Staff Columnists
All for one and one for (Adder)all
Imagine this in the movie preview guy’s (the late Don LaFontaine’s) voice:
In a world where midterms week stretches on for months, students are left quivering with exhaustion in Olin Library. With students worked to the bone and rejecting sleep in favor of studying, Whispers’ coffee supply is beginning to dry up. As students begin to panic, one very talkative, slightly jittery group stands alone. These are the students with prescriptions for study drugs.
End preview, and stop imagining Don LaFontaine’s voice. Before I broach this topic, I’d like to issue a disclaimer stating that I am in no way advocating the illegal acquisition or abuse of these medications.
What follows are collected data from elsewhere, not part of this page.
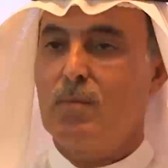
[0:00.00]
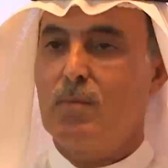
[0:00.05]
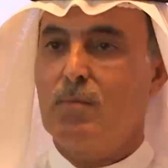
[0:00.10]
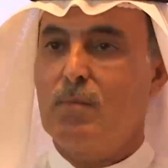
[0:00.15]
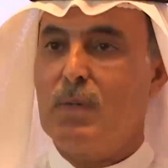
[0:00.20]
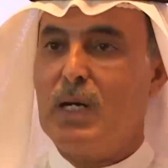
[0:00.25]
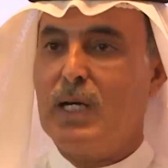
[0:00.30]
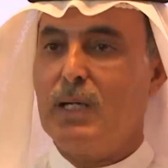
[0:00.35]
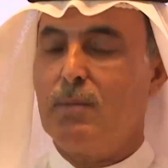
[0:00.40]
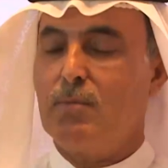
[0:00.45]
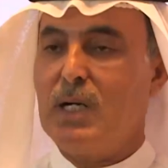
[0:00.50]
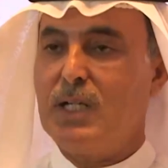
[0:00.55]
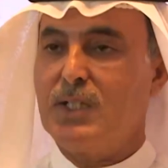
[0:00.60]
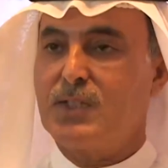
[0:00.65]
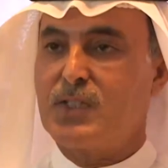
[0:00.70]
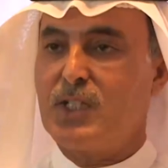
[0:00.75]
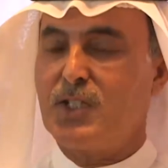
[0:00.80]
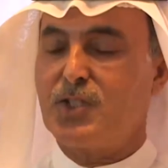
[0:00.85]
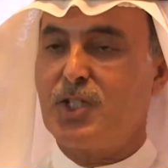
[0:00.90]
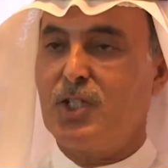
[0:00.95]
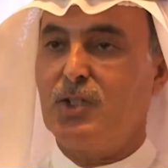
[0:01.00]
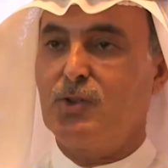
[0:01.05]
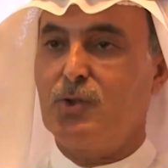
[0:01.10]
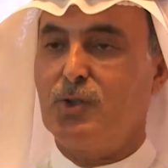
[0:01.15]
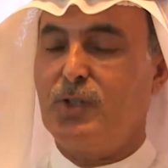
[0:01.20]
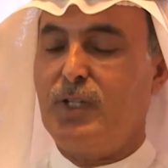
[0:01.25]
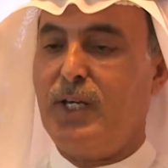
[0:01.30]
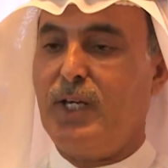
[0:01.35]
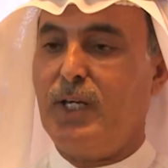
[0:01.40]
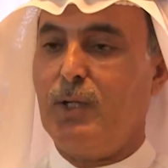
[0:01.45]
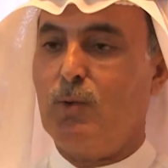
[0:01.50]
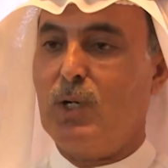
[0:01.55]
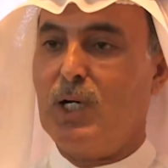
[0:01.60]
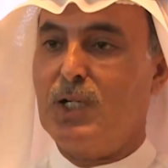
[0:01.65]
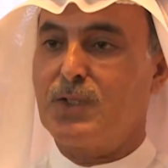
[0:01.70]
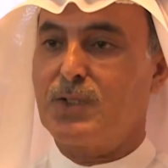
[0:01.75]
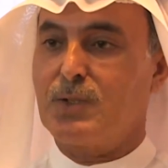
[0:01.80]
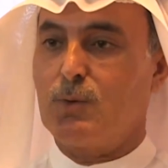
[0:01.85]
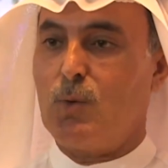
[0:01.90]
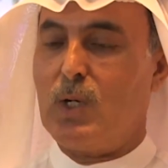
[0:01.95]
my, my session today
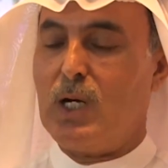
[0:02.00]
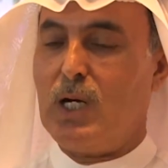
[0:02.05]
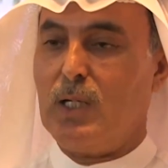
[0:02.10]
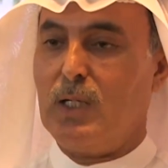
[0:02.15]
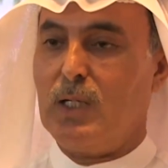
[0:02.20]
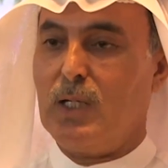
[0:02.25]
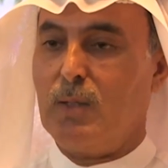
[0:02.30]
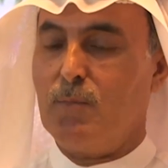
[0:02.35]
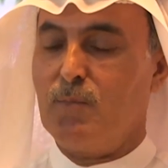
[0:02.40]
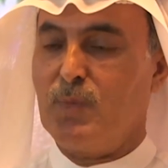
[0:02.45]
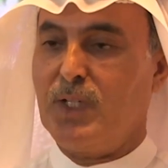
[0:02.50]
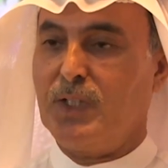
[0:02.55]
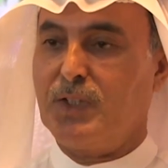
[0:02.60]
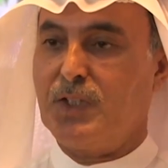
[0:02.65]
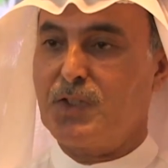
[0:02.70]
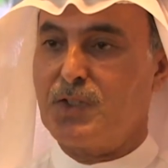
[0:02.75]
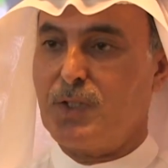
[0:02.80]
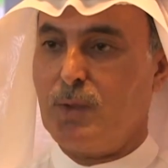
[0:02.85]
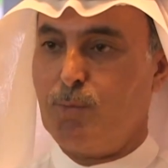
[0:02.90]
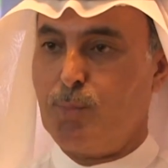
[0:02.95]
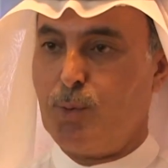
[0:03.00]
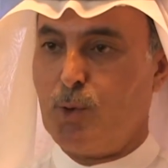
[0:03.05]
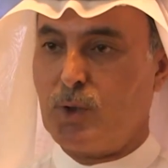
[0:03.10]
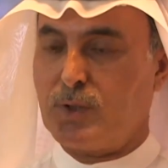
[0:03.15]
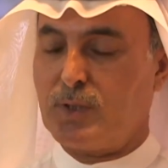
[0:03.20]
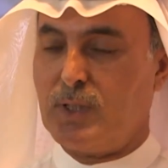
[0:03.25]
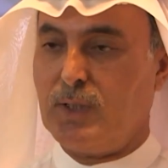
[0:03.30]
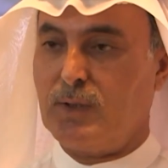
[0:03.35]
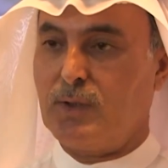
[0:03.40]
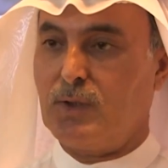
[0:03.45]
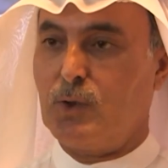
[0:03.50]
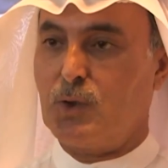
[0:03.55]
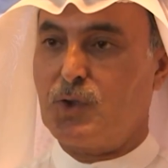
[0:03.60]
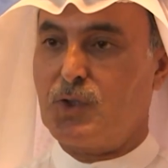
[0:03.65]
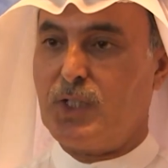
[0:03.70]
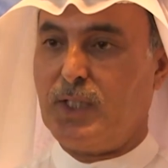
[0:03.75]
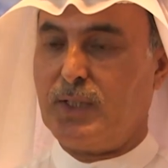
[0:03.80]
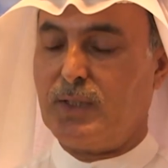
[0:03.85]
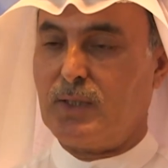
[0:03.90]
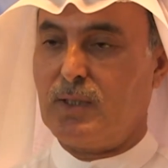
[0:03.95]
was while um, it is important to
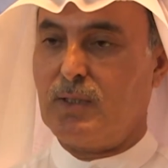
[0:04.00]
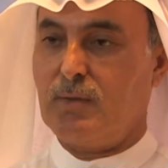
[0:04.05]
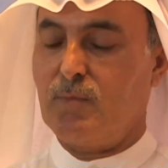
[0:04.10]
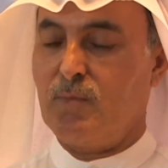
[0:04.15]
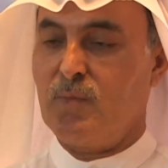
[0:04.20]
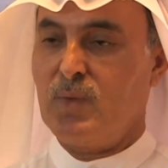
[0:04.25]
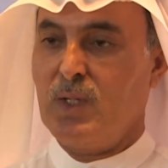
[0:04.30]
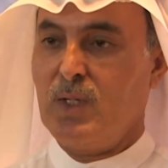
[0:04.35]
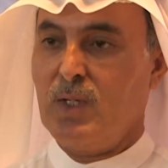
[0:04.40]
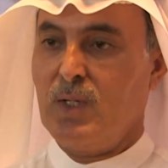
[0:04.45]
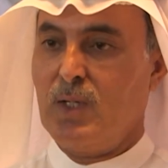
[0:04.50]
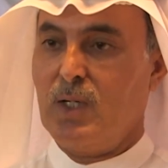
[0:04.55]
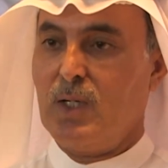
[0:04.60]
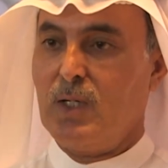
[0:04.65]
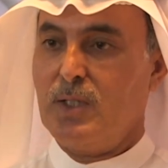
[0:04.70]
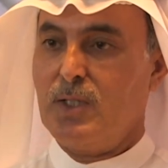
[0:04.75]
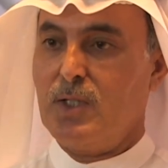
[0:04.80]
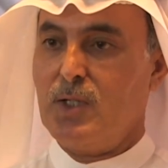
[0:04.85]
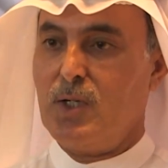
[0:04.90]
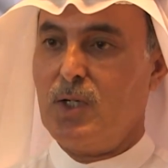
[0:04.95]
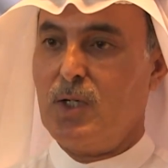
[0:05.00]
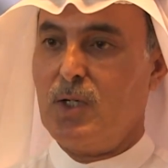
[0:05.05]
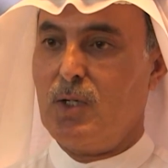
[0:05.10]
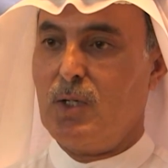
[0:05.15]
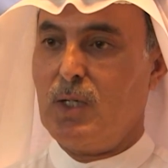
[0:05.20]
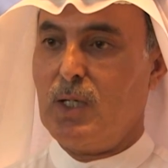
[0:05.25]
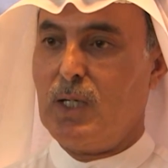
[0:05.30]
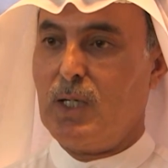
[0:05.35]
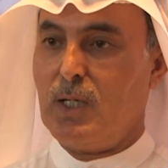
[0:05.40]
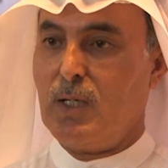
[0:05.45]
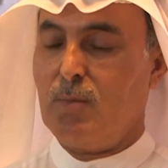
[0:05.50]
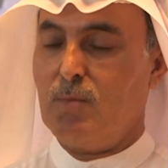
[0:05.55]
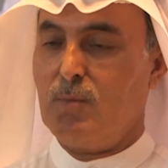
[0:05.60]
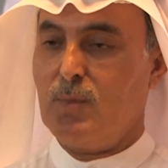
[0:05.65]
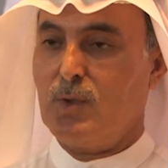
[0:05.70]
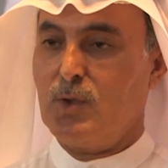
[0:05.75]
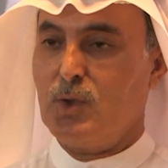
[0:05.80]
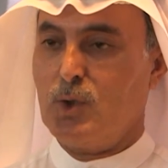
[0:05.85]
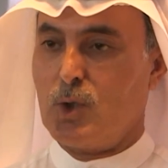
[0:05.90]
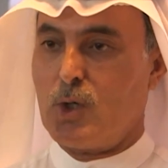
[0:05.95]
set you know, um,
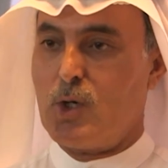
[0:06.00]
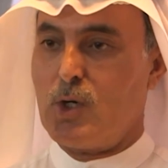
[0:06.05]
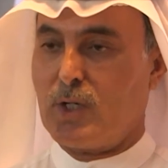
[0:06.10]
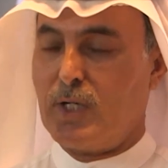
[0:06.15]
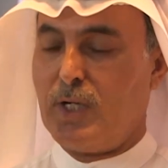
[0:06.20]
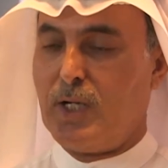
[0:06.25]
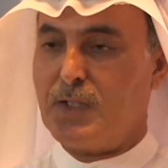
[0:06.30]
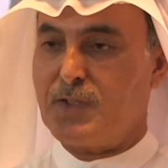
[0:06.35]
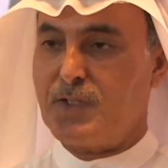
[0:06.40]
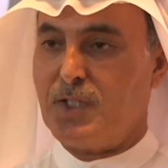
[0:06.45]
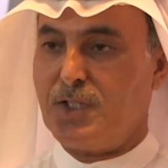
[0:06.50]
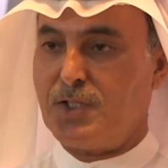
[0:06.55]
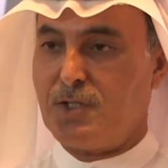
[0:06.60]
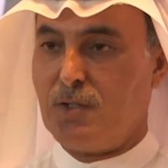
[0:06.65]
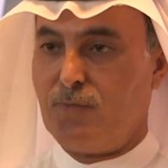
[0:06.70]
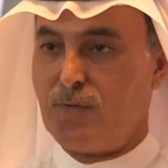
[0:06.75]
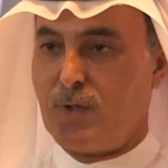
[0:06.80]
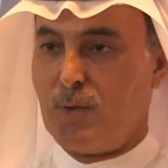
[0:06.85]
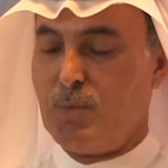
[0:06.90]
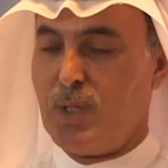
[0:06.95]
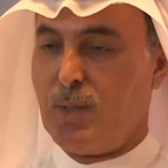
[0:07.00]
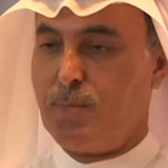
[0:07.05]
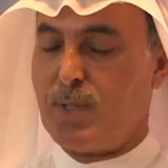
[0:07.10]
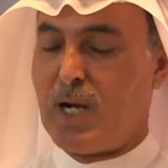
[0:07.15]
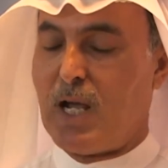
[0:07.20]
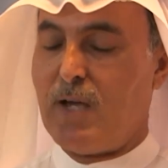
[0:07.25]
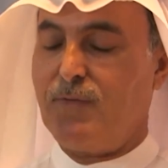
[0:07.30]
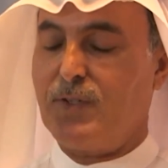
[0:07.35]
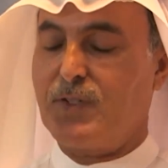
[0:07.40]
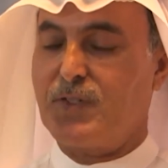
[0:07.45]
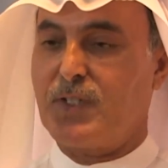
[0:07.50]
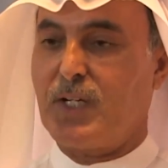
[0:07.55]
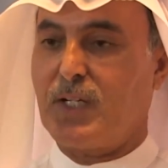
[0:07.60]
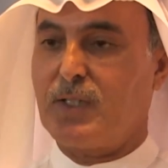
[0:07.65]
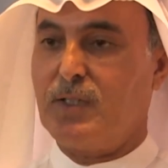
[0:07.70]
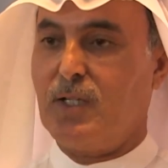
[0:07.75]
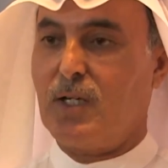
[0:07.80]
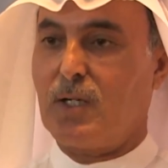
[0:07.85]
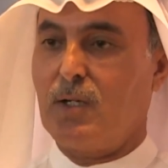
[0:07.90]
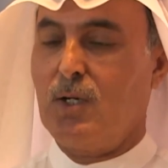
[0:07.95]
your organization from the private
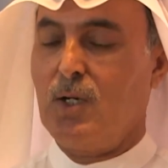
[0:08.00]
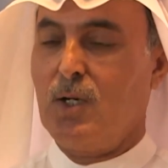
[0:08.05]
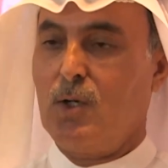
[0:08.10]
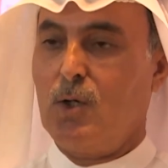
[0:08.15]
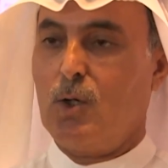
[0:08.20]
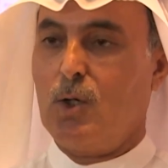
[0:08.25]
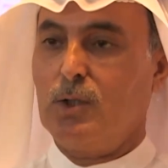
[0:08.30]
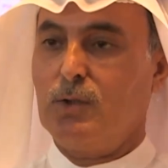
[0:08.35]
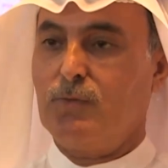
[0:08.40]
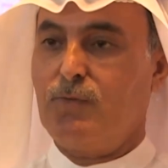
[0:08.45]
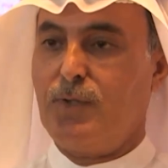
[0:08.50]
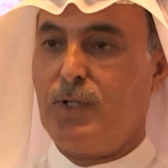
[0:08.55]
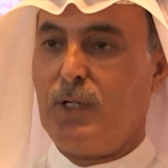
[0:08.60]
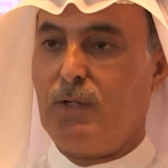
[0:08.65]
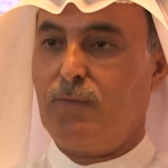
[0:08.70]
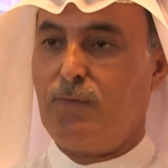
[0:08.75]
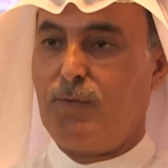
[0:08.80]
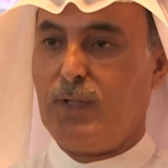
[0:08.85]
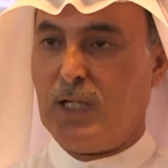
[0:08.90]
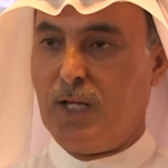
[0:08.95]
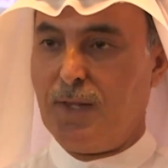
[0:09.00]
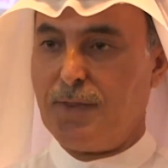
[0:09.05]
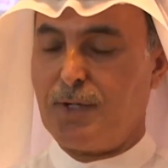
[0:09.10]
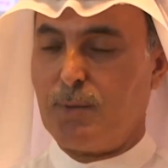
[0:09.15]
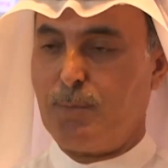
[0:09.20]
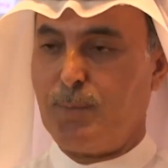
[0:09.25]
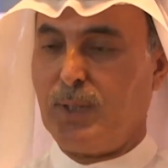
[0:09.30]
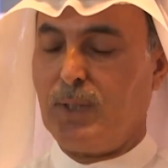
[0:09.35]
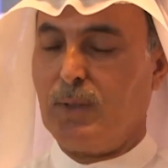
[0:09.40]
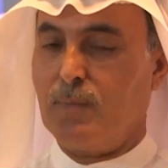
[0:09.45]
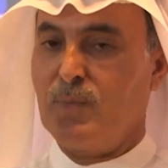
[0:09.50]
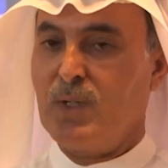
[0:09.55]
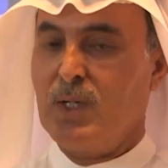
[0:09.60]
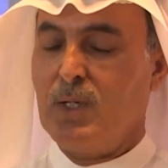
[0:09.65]
sector on ph philanthropy,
Advocating the widespread availability of prescription study drugs isn’t exactly a righteous or easy topic to tackle. The simple fact of the matter is, however, that these are the equivalent of educational steroids, and they provide an undeniable comparative advantage. Steroids are probably not the best comparison, since they’re considered cheating, and they have serious adverse health risks. Drugs like Adderall, when used properly, don’t. Nor are we professionals who are under contract to perform based on our natural abilities. Study drugs do not make us smarter the way steroids make athletes stronger. They do allow us to work longer, more productive hours.
The fact of the matter is that these substances are becoming increasingly available. I see more prescriptions handed out every day, and the playing field is becoming increasingly uneven. Those with access to study medications simply have the capability to work for longer periods at increased frequency.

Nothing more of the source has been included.